As a good framer and a smart, strong left-handed batter, Montero still has the skills to be a useful big-league backstop. To those who would advocate donating Kyle Schwarber’s catching gear to a silent auction or trading breakout catching prospect Willson Contreras for pitching help, though, I would advise a bit more healthy skepticism. No one enjoyed the season Montero had more than I did; no one was more committed to the idea of bringing him in to begin with than I was. That doesn’t negate the fact that certain things (some foreseeable prior to 2015, some popping up as the season went along) suggest that Montero’s success was somewhat fragile. Putting all of the Cubs’ 2016 catching eggs in one basket would be unwise.
Lead photo courtesy of Anthony Gruppuso-USA TODAY Sports
The Cubs also just acquired George Kotteras, Royals backup catcher. What does this mean?
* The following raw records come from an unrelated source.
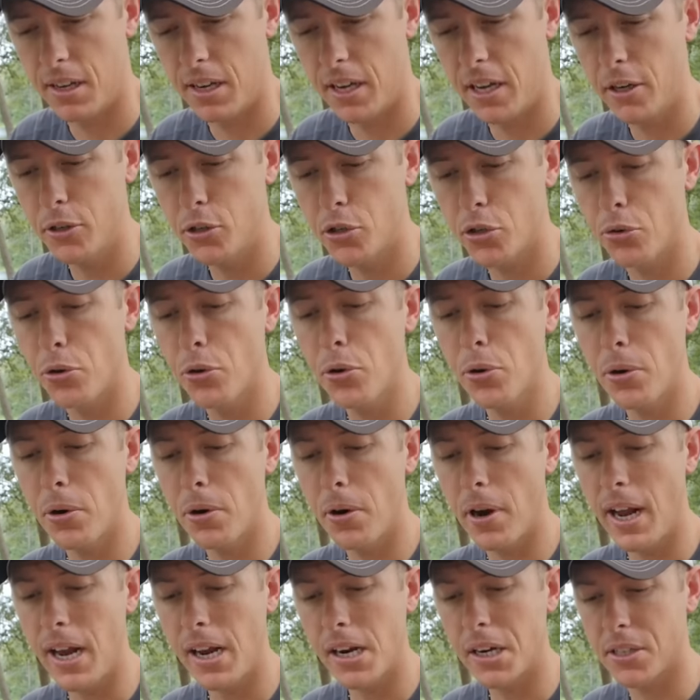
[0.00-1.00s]

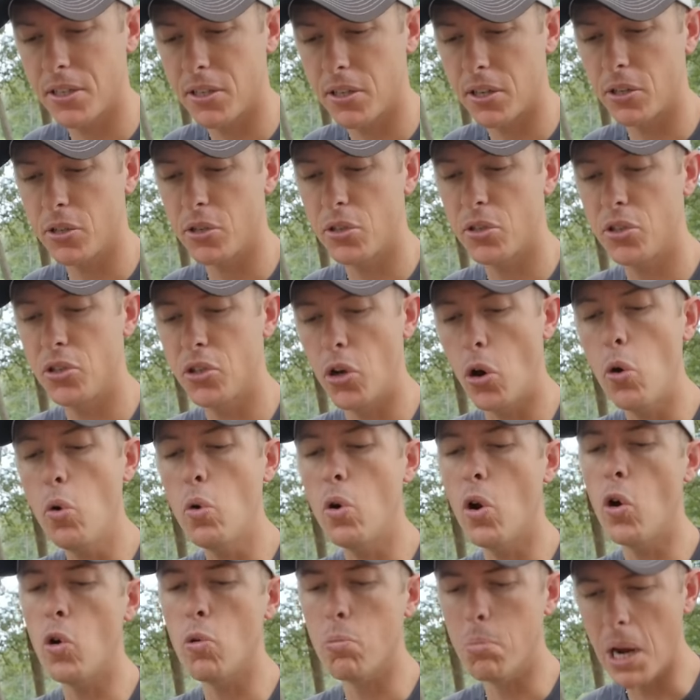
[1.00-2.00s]
Intruder X
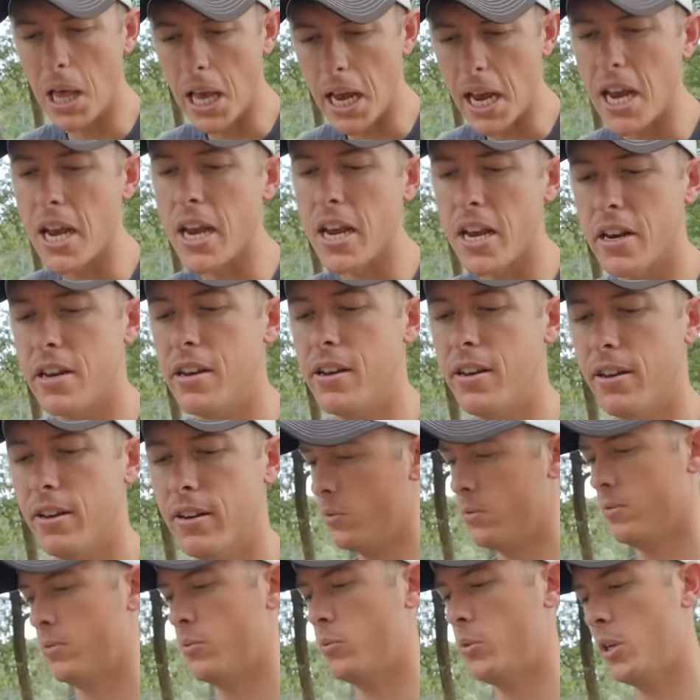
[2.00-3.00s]
Solo Blade.
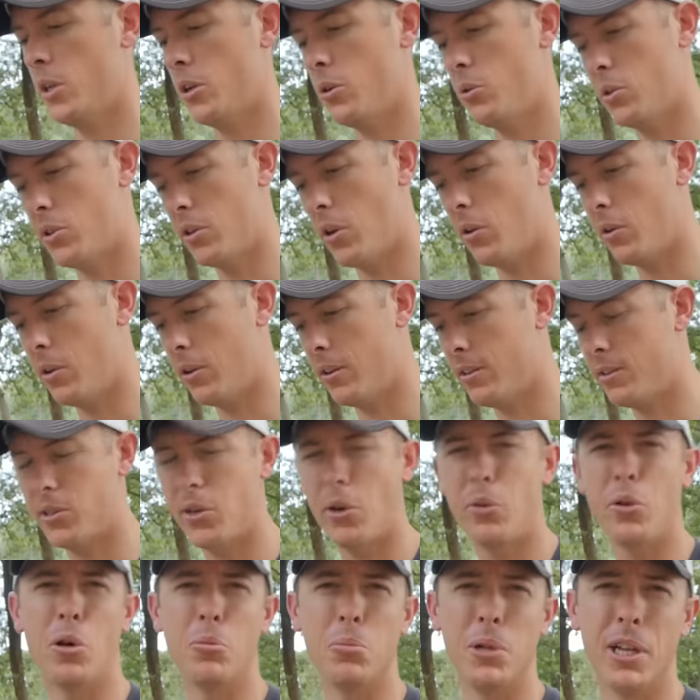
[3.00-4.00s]
Willow
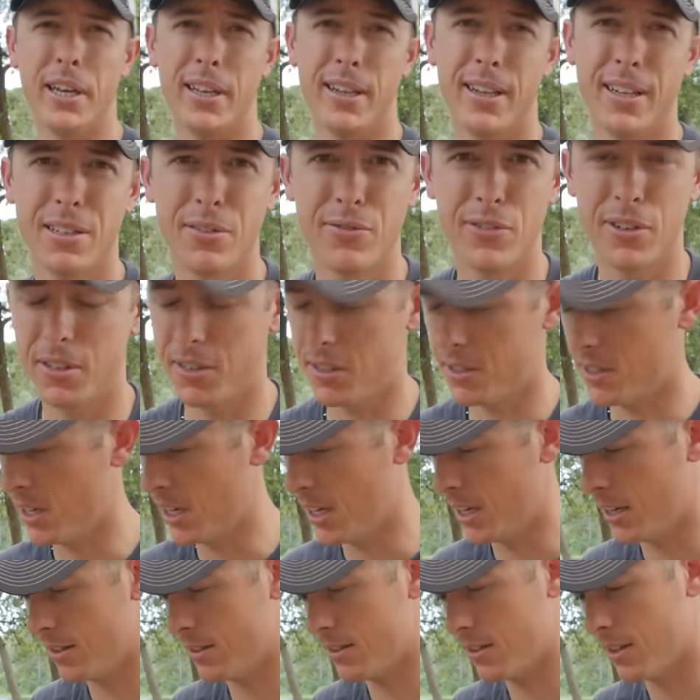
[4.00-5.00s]
Solo Blade, that's fun to
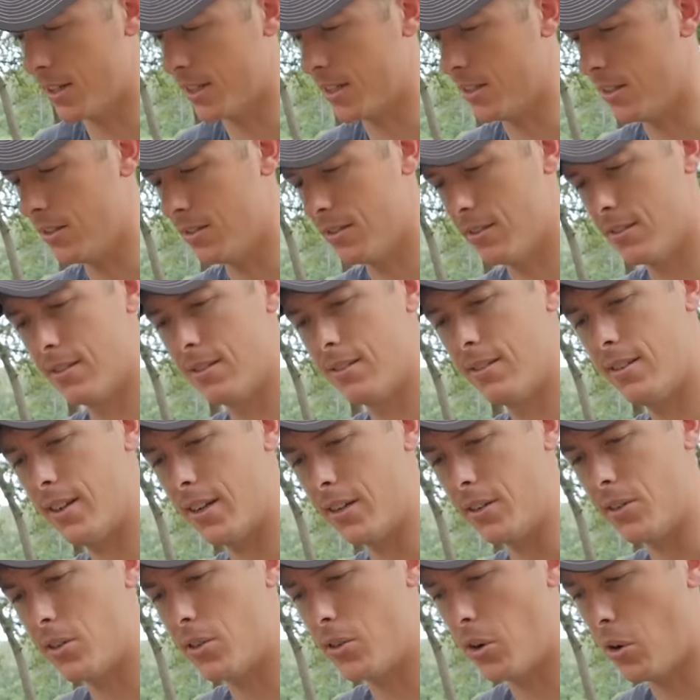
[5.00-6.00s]
say. It's like a
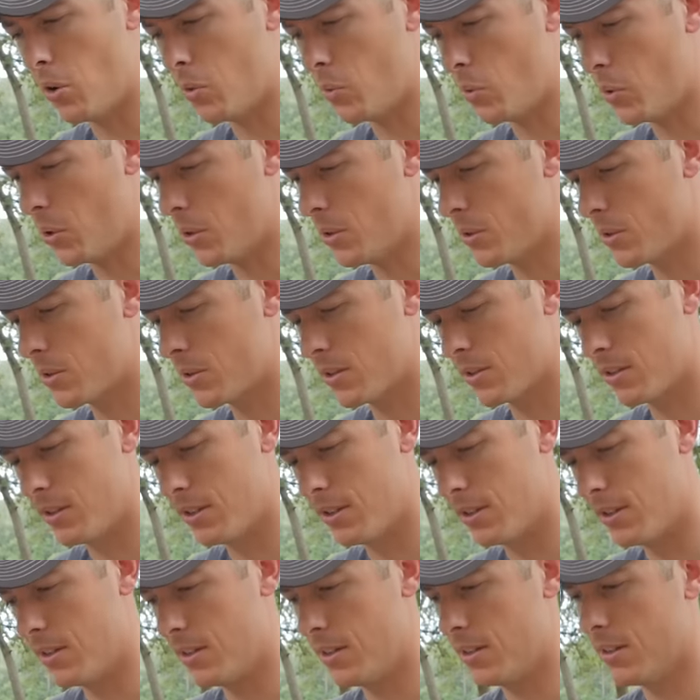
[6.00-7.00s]
Star Wars
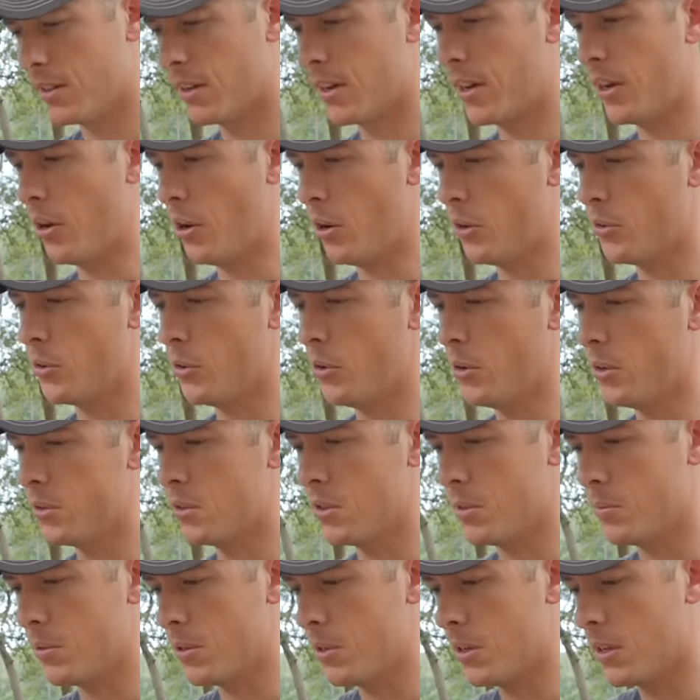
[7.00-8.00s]
character or
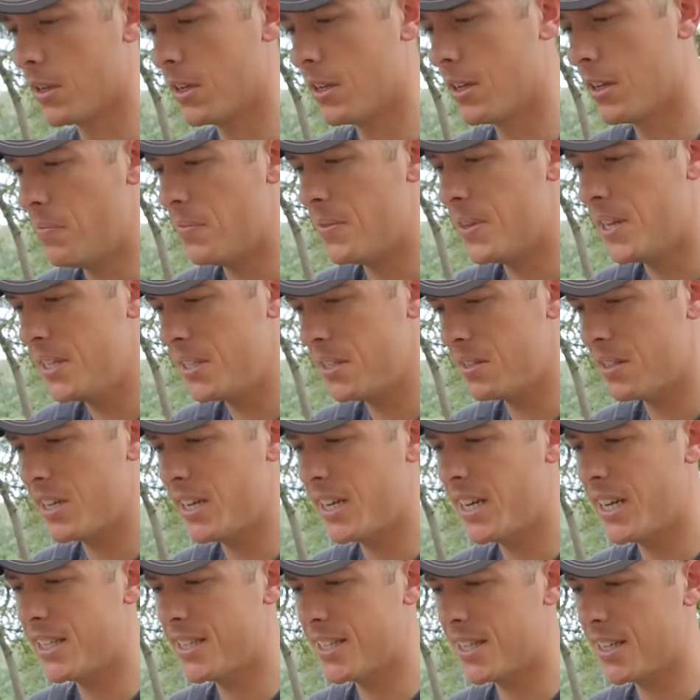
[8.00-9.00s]
something. This
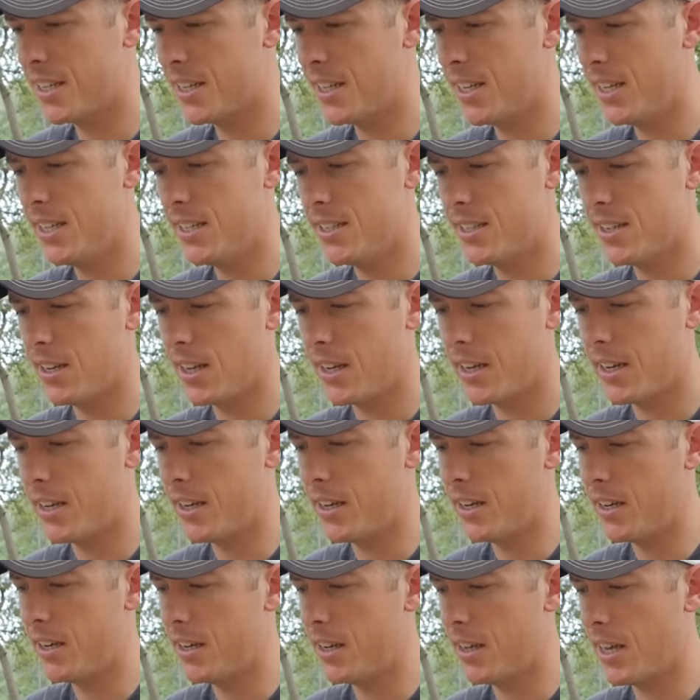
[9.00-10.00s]
thing is like
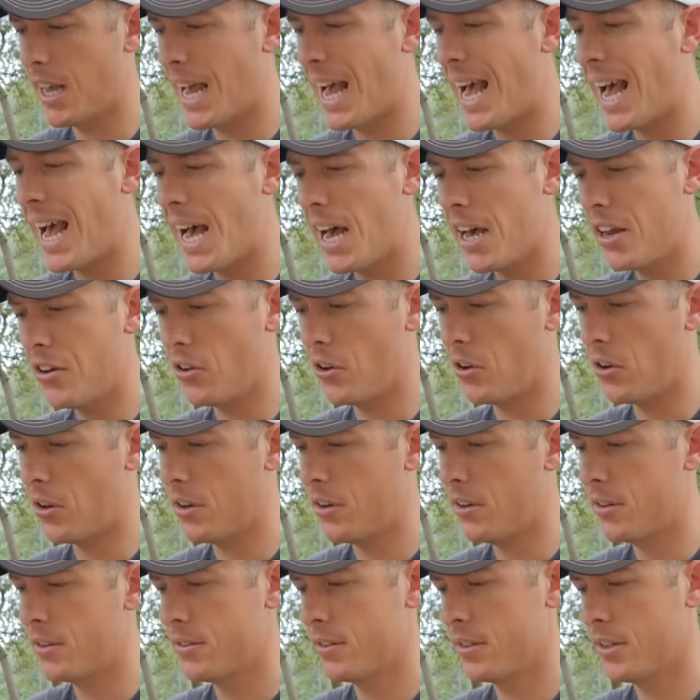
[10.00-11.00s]
a
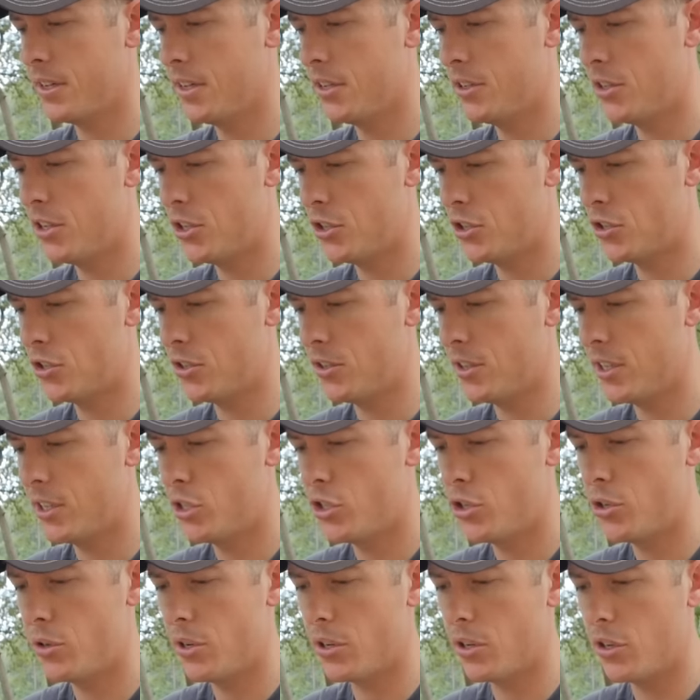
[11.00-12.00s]
add-on addition
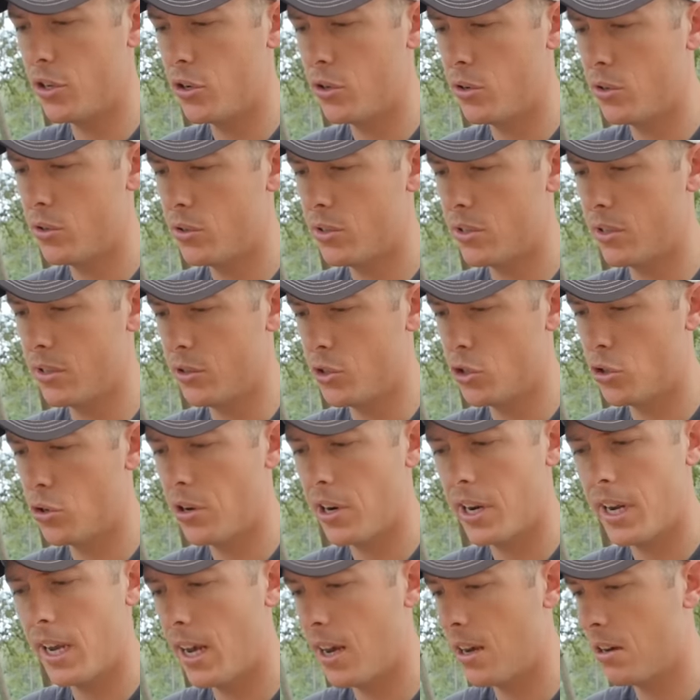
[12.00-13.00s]
that you can use to
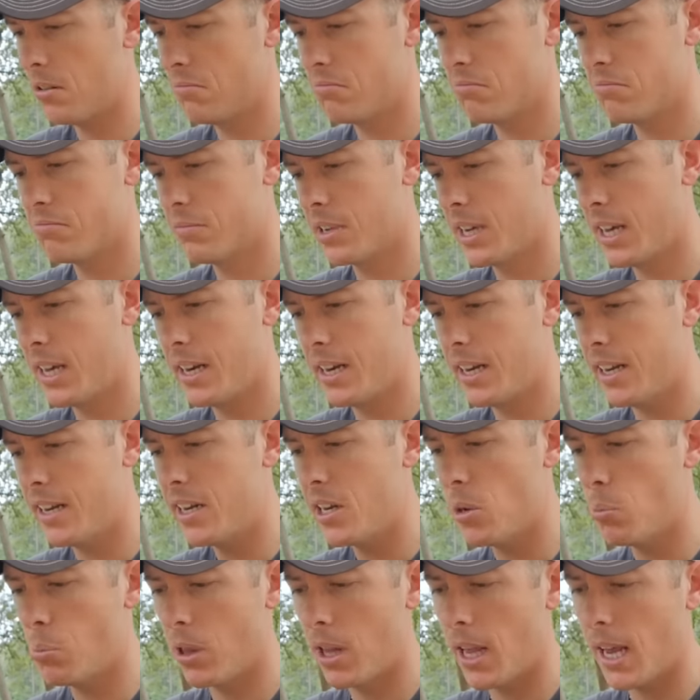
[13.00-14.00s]
trick out kind of
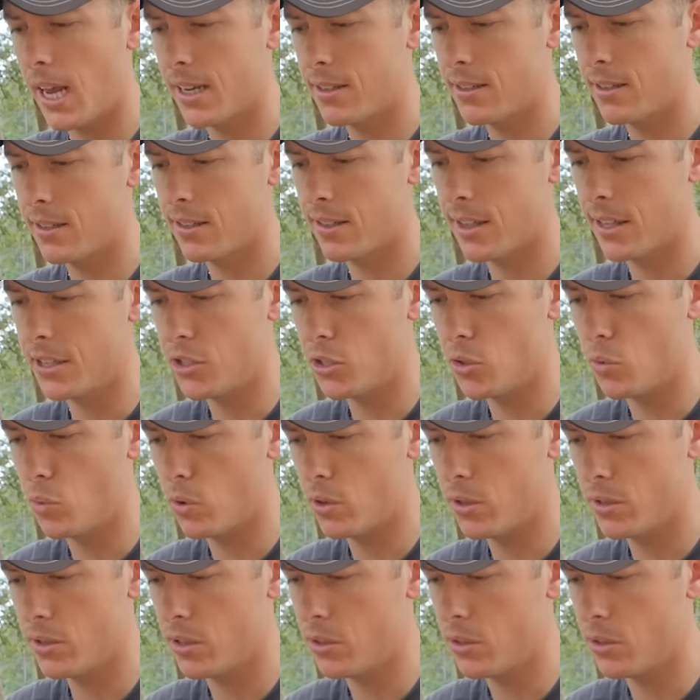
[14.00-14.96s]
any plastic that you want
I can only assume this is a bot that’s delivering comments transported from two years ago…
Is Contreras a full season away? He’ll be 24, and I question the value of Ross as the Montero’s backup and Lester’s caddie. Montero indeed needs his rest, but giving 175+ PAs to a sub-.550 OPS guy really hurts.
I can’t wait for spring training to see if Schwarber can get closer to passable behind the plate. It would be soooooooo perfect to use him to get Miggy an extra days off and stretch out his productivity. I think the cost benefit analysis of Schwarber occasionally catching to increase Miggy’s offensive value is going to be a super interesting question for next season.